How many times can I say ‘I miss’? I miss how easily my body used to move- move through the day- move through exercise- move through life. I miss pizza ( gluten pizza). I really miss being able to see well. I miss the ole me.
The past 3 weeks have been especially challenging as I work though the very worst flare I’ve had since I was diagnosed. According to my doc- methotrexate has stopped working after 3 years of controlling my RA. So, he increased it to the highest dose for a 3 month trial. And if it doesn’t work – and it’s not- the next step is to add a biologic DMARD. In the meantime- this dose feels like it’s poisoning me- the headache, nausea, next day hangover from hell. So I’ve been pretty miserable for at least 4 weeks with this reaction.
At the same time, either my autoimmune retina disease or my newly diagnosed autoimmune cornea disease is causing my vision to change dramatically. I’ve had a total of 4 refractions in the last 6 weeks- everyone was extremely different than the one before. I haven’t been able to read since I had the strange virus and eye infection in January. I can read my iPad for about an hour a day until the glare hurts. My fingers are crossed that a solution will miraculously show up!
Over the course of the last few weeks- I’ve become increasingly depressed. This is not a feeling that I’m familiar with – so I’m not dealing with it very well. I already know that drugs and shrinks don’t work for me. It has to resolve from the inside out. I normally work these things out by writing – but when you can’t see- writing is not the answer. I’ve tried dancing – which is actually doing my PT to music and adding a beat! Walks improve my outlook – but they also exacerbate the joint pain. But this week – I tried something totally different.

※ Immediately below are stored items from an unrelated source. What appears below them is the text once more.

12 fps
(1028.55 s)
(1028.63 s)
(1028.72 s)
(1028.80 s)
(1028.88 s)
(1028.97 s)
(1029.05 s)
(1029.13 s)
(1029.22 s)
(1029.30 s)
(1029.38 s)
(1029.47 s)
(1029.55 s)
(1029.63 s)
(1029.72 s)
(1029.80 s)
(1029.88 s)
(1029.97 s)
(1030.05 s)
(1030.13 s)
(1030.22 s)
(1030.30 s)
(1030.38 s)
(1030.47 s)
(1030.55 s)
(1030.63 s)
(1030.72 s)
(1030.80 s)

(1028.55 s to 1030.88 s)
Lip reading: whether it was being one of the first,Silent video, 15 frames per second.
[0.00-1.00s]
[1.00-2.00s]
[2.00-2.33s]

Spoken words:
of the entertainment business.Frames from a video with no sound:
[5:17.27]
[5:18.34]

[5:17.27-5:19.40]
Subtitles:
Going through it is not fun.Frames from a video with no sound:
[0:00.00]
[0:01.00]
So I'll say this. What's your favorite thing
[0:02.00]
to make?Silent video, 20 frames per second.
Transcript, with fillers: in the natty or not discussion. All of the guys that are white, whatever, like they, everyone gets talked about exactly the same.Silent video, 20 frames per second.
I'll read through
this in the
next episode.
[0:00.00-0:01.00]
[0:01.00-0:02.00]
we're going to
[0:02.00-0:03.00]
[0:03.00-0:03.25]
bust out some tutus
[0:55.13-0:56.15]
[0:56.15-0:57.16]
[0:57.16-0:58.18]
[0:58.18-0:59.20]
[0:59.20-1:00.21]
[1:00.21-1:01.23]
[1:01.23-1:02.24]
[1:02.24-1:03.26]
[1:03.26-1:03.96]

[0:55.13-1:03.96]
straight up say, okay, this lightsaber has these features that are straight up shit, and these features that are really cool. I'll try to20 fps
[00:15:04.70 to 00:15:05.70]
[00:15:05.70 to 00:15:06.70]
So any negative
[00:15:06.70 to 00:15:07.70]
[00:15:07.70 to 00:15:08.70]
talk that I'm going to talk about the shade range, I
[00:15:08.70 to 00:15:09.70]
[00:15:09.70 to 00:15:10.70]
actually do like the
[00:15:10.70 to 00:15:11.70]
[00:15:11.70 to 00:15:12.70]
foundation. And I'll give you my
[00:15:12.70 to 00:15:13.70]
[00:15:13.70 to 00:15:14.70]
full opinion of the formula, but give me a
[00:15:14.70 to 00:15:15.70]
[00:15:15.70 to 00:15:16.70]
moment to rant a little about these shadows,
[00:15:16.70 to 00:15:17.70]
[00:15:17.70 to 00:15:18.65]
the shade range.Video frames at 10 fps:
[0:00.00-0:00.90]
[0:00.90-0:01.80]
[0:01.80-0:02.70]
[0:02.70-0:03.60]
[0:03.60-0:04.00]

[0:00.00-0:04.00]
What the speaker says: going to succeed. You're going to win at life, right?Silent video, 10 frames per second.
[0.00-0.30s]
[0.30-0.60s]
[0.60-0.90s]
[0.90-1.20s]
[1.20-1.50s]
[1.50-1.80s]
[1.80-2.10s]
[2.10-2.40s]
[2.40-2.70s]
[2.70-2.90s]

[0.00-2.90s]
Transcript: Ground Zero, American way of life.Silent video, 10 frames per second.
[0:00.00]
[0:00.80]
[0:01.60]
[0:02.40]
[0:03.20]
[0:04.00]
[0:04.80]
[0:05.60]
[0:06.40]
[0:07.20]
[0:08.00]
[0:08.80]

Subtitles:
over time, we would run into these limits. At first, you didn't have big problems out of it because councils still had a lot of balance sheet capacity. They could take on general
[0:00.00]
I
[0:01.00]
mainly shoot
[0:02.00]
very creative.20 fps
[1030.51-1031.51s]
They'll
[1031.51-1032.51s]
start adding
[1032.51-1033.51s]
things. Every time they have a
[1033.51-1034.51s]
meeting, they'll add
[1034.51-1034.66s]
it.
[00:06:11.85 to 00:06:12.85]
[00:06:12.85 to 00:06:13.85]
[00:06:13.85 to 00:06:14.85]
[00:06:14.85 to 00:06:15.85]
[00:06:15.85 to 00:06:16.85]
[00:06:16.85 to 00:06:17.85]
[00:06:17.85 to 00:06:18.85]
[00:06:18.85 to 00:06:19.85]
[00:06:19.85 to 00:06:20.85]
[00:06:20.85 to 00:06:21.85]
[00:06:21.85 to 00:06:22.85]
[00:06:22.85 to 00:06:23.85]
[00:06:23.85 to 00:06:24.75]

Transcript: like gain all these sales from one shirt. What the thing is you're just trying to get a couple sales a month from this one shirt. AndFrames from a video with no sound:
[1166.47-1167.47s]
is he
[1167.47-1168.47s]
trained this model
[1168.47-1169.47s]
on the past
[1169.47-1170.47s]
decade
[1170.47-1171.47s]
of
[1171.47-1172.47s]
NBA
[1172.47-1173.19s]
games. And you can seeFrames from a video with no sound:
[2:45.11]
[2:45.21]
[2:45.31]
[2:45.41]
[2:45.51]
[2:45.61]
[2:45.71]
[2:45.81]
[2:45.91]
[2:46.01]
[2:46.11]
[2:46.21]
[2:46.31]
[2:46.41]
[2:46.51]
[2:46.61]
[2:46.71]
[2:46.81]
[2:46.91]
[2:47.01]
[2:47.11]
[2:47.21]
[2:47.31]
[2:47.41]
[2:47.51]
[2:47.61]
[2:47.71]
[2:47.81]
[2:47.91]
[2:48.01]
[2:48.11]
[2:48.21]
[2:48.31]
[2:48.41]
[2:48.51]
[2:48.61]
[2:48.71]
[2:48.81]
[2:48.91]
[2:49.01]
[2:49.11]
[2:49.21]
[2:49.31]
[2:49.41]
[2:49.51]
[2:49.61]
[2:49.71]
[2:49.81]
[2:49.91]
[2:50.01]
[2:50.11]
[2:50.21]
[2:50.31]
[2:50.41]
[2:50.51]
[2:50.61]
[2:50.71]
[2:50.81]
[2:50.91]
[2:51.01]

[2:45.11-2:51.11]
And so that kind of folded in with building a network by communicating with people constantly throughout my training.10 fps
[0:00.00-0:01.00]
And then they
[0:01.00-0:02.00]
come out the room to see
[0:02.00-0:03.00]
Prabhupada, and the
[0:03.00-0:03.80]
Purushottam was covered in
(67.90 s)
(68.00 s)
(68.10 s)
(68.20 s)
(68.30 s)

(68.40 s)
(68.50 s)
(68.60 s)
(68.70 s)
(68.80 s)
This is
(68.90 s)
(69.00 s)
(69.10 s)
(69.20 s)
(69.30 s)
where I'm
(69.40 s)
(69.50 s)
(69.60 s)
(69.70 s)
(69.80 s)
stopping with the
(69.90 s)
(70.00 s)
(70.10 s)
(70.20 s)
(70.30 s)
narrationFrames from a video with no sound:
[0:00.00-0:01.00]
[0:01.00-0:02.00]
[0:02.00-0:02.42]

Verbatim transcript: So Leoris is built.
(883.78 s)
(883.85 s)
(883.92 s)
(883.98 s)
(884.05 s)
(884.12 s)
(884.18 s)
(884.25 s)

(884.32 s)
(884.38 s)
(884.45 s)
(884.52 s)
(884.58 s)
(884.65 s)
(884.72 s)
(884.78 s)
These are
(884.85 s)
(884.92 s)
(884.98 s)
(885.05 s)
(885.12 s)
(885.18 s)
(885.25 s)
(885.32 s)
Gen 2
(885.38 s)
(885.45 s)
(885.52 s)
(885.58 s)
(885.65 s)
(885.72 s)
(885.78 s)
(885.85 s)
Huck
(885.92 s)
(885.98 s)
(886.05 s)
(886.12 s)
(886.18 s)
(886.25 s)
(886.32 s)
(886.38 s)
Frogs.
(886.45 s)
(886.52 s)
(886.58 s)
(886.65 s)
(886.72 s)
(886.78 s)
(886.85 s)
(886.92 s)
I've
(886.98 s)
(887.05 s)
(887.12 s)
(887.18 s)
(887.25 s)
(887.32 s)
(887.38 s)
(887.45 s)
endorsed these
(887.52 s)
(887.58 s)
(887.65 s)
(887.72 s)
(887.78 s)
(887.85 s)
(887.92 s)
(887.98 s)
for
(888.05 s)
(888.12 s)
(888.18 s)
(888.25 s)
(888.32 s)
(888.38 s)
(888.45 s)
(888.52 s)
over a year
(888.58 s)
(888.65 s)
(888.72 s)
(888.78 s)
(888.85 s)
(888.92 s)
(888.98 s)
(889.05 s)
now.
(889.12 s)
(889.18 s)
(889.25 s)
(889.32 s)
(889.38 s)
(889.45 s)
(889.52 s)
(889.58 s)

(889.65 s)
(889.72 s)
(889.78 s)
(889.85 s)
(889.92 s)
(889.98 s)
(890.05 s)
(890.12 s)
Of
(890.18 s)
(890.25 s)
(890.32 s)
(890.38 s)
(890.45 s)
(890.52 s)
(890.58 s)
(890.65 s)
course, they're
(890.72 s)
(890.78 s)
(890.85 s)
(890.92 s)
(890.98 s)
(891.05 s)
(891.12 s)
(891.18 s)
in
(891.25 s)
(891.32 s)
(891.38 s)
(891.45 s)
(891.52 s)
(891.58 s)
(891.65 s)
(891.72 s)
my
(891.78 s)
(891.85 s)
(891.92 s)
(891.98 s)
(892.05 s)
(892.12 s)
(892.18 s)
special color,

I stopped into my local Anytime Fitness -not expecting much because I’m used to a much ‘fancier’ health club. I was looking for a really good indoor bike – because I know that’s something I can do without much joint pain. I have a degree in health and fitness – and I love working my body.
But, alas, I had gotten into the mindset of ALL of the things I COULDN’T DO! I had forgotten to focus on all of the things I CAN DO!
It was the owner of the gym who pointed this out to me – and I will be FOREVER grateful to him for giving that part of me back.
He kept saying to me ‘ STOP USING THE WORDS ‘I CAN’T’! Because you CAN – just differently than before.
Isn’t this how we should be looking at living with rare disease? We can’t be around sick people – but we CAN ( fill in the blank). We can’t stay healthy – but we can ( fill in the blank).
What is it that you think you CAN’T do? Maybe with some modification you CAN do it.
I would love to hear your ideas?
Later – my eyes are killing me. Sorry for misspelled words- misplaced commas, etc
2 Comments
Oh Carol, your bright spirit shines right through. Physical discomforts of all sorts seem to be mandatory with our zebra bodies, but suffering is optional. You GET that and you inspire us all. Thank you.